Un cadre d’entreprise peut recevoir le mandat de directeur général, il est alors désigné par le conseil d’administration sur proposition de son président, son mandat s’éteint en même temps que celui du président, il dispose à l’égard des tiers des mêmes pouvoirs que le président notamment pour ester en justice. Afin de sauvegarder le respect du principe de la révocabilité de son mandat, il faut que le cumul des fonctions mandataire et salarié cadre d’entreprise soit effectif. Les fonctions salariées doivent être réelles et distinctes véritablement de celles de mandataire social, continuer à être exercées et à faire l’objet de rémunération séparée.
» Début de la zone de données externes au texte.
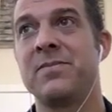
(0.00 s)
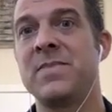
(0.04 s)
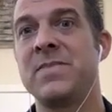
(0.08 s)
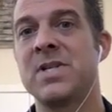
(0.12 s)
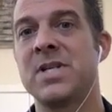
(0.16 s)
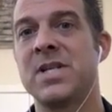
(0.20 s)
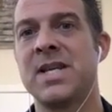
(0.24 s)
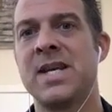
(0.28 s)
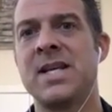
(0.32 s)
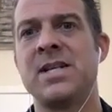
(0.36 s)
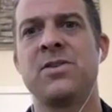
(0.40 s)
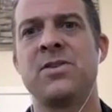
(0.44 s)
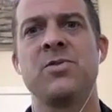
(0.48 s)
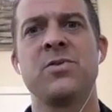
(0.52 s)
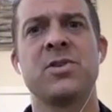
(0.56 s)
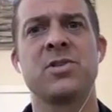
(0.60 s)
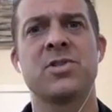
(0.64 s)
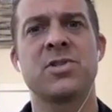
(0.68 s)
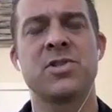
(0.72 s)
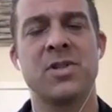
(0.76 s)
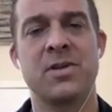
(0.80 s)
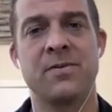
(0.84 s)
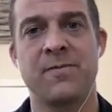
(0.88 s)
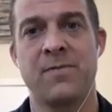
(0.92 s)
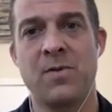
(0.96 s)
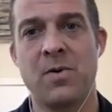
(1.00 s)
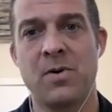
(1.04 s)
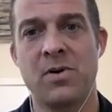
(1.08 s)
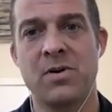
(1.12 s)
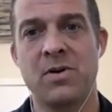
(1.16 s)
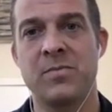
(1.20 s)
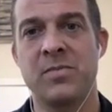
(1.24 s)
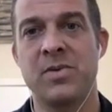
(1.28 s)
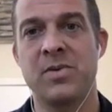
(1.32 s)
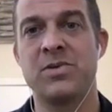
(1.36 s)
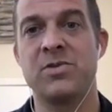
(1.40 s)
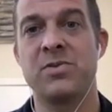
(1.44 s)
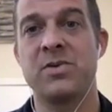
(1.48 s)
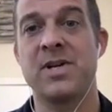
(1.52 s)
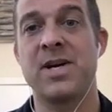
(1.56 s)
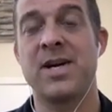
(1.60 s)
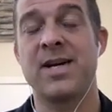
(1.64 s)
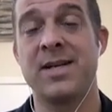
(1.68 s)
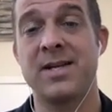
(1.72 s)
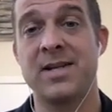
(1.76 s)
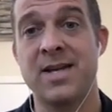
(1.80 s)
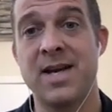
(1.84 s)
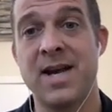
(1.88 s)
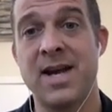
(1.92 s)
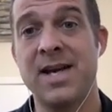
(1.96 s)
You can't do the shit for them, but you gotta
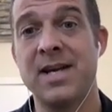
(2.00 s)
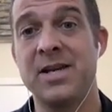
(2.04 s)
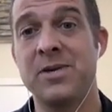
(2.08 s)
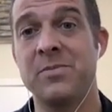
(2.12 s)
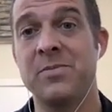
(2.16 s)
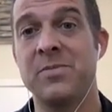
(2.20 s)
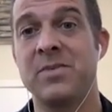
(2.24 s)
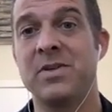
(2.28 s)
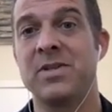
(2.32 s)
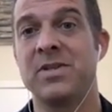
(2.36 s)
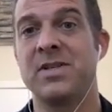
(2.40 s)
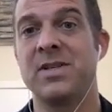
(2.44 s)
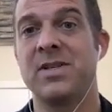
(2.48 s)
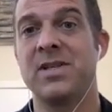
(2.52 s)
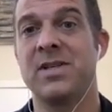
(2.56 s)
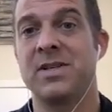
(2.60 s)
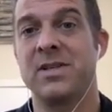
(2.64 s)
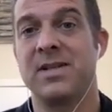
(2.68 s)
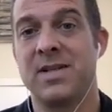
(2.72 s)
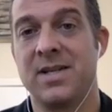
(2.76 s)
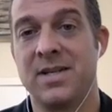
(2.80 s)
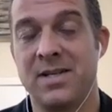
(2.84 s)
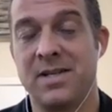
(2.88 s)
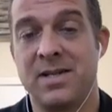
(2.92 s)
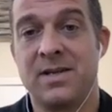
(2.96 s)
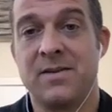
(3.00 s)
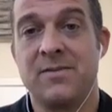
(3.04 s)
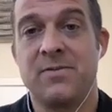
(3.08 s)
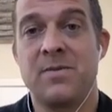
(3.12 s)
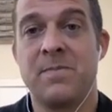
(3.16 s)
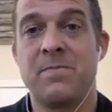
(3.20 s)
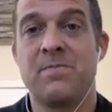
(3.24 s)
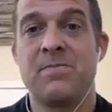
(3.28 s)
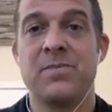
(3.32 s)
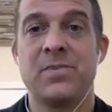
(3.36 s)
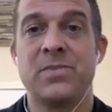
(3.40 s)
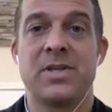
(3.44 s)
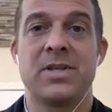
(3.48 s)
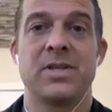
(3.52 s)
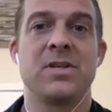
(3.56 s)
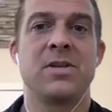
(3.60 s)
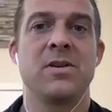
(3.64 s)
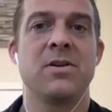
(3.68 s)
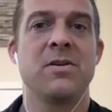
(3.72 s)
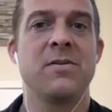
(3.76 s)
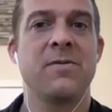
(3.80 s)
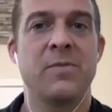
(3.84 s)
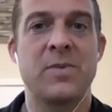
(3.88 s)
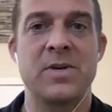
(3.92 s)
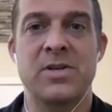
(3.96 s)
guide them and give them.
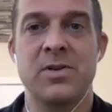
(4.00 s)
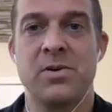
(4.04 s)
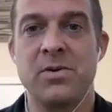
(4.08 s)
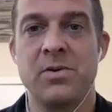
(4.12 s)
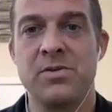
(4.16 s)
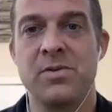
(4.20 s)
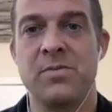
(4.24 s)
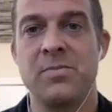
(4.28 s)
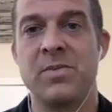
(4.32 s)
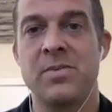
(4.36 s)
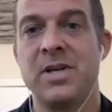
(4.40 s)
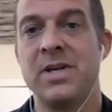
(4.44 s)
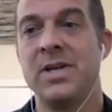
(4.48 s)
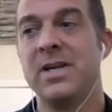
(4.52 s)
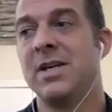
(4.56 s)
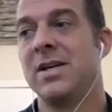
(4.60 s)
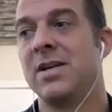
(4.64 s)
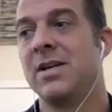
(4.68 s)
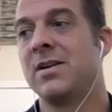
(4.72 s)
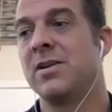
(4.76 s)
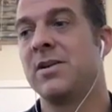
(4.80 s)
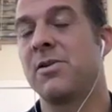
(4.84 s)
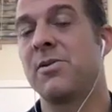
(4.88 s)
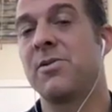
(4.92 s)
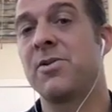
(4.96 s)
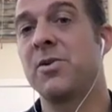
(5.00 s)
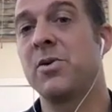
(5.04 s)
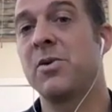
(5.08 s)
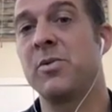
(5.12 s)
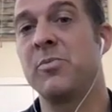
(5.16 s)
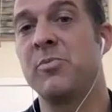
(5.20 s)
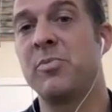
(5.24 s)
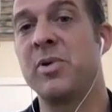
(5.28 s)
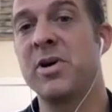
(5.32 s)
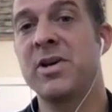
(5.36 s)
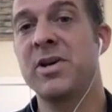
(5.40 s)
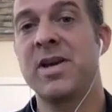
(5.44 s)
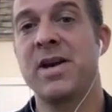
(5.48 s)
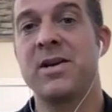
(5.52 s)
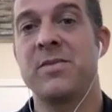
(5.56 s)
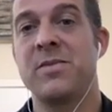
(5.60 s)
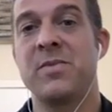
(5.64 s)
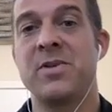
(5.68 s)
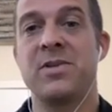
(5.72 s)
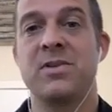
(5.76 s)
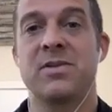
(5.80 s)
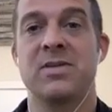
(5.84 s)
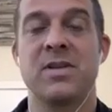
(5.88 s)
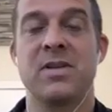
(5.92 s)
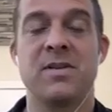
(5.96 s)
If we told them, you throw a book at them
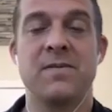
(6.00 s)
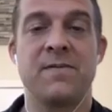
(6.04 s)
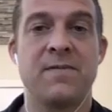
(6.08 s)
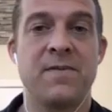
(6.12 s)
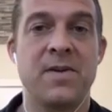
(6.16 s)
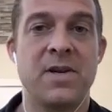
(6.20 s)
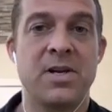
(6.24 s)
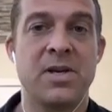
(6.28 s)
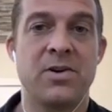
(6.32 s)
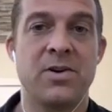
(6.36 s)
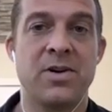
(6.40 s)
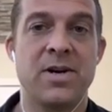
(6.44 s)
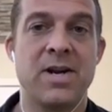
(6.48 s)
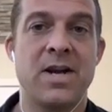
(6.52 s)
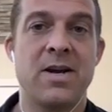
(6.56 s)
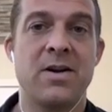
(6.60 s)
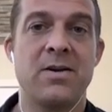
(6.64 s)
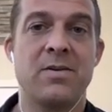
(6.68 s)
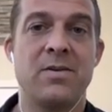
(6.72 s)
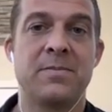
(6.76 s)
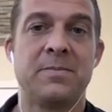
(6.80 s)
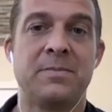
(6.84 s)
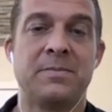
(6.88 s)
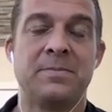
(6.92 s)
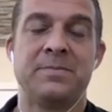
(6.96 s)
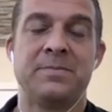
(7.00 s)
and you say, "Figure it out,"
Les modalités de rémunération doivent correspondre à la dualité alléguée de fonctions, chacune d’entre elles doit faire l’objet de rémunération propre et les fonctions salariées doivent faire l’objet d’une rémunération correspondant à la tâche accomplie.
Le mandat social, s’il n’est pas gratuit, fait l’objet d’une rémunération distincte.
Le directeur général muni d’un mandat social et d’un contrat de travail, bénéficie de la protection prévue par la législation du travail en faveur des salariés.
Cette protection prendra fin dès que l’intéressé aura atteint l’âge de retraite.